Section 120.60(1), defining the scope of judicial review permissible, broadly states: "A party who is adversely affected by final agency action is entitled to judicial review." It follows then that in order to have standing to seek such review, a person must show: (1) the action is final; (2) the agency is subject to the provisions of the Act; (3) he was a party to the action which he seeks to appeal, and (4) he was adversely affected by the action.

It can hardly be doubted that the Commission's establishment of a presumptive parole release date is final agency action. It is immaterial that the action appealed may not have the characteristics of a Section 120.59 order. Our "ultimate task under Section 120.68 is to review `action', not agency judgments,... ." Rice v. Dept. of Health and Rehabilitative Services, 386 So.2d 844, 850 (Fla. 1st DCA 1980). Such action may include "a rule or order, or the equivalent, ... ." Section 120.52(2)(e.s.). The action involved here is a final agency decision reduced to writing, styled "Commission action", which is binding upon the Commission except where exceptional circumstances arise. See Sections 947.172(3) and .173(3).

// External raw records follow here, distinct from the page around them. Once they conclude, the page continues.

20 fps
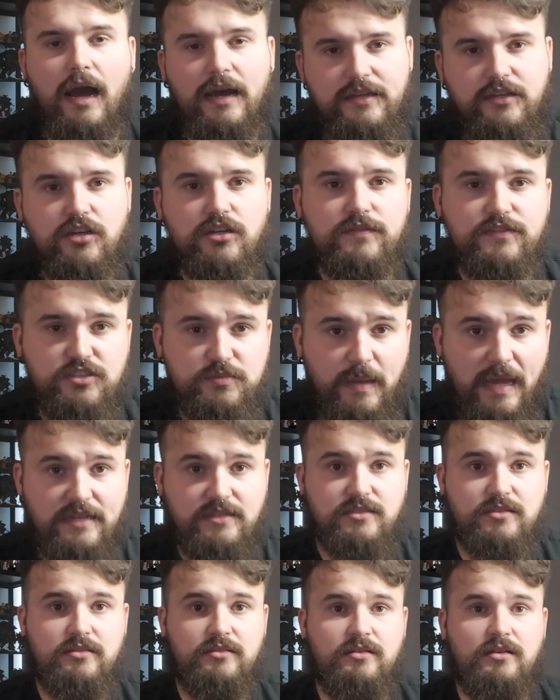I could have
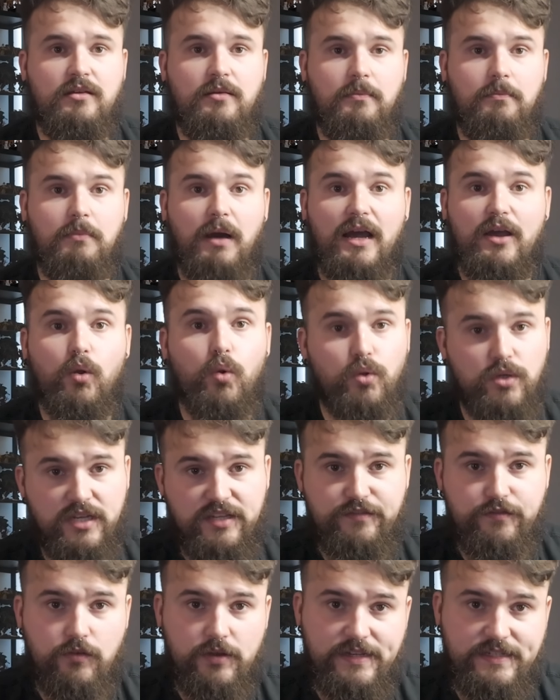spent my
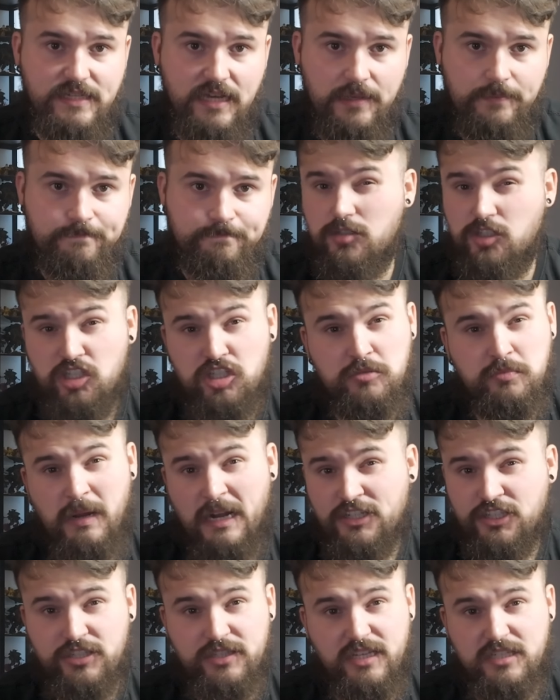only free time
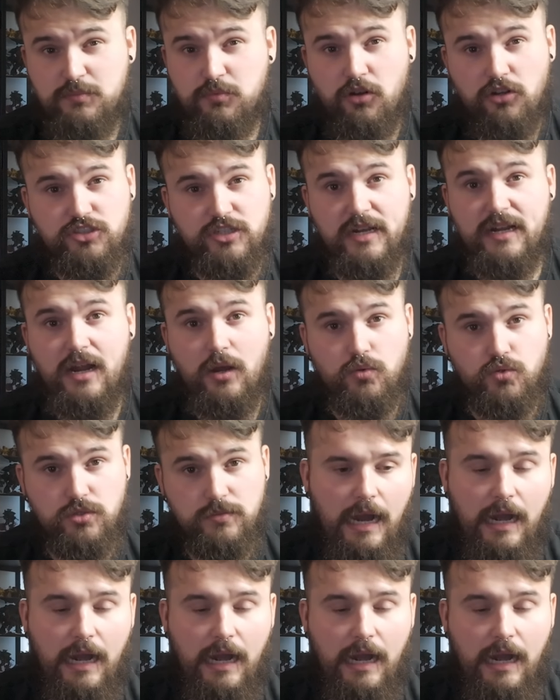smashing this project out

It is now beyond question that the Commission is an agency subject to the provisions of the APA. We have repeatedly held that the 1974 Administrative Procedure Act enforces its discipline on all agencies, unless they are specifically exempted, whose actions affect the substantial interests of a party. E.g., State ex rel. Dept. of General Services v. Willis, 344 So.2d 580 (Fla. 1st DCA 1977); School Board of Leon County v. Mitchell, 346 So.2d 562 (Fla. 1st DCA 1977); McDonald v. Dept. of Banking & Finance, 346 So.2d 569 (Fla. 1st DCA 1977). Moreover, the Commission is not excluded from the Act's scope under Section 120.50[2] or otherwise.[3]Compare Comer v. Florida Parole & Probation Commission, 388 So.2d 1341 (Fla. 1st DCA 1980).

The most significant question before us is whether an inmate may be considered a party to the action which he seeks to have *1354 reviewed when the APA denies him the right to obtain certain privileges that would be otherwise available to all substantially affected parties at the proceeding where the final action occurred. The Commission argues that an inmate does not have party status to seek an appeal, relying upon Section 120.52(10)(d), which provides: "Prisoners as defined in s. 944.02(5) shall not be considered parties for the purposes of obtaining proceedings under s. 120.54(16) or s. 120.57... ." The Commission continues that because prisoners are precluded as parties entitled to seek such proceedings, they are not entitled to Section 120.68 appeals from Commission action entered following a non-section 120.57 proceeding. It then concludes that we are without jurisdiction to entertain such appeals since there is no provision of general law conferring jurisdiction upon the district courts as required by Article V, Section 4(b)(2), Florida Constitution (1968).

The Commission fails to understand the broad scope of Chapter 120. An inmate is not denied party status simply because he appears before an agency at a proceeding which is not specifically recognized under Chapter 120 (proceedings established, for example, by Sections 120.54, .56, .565 or .57).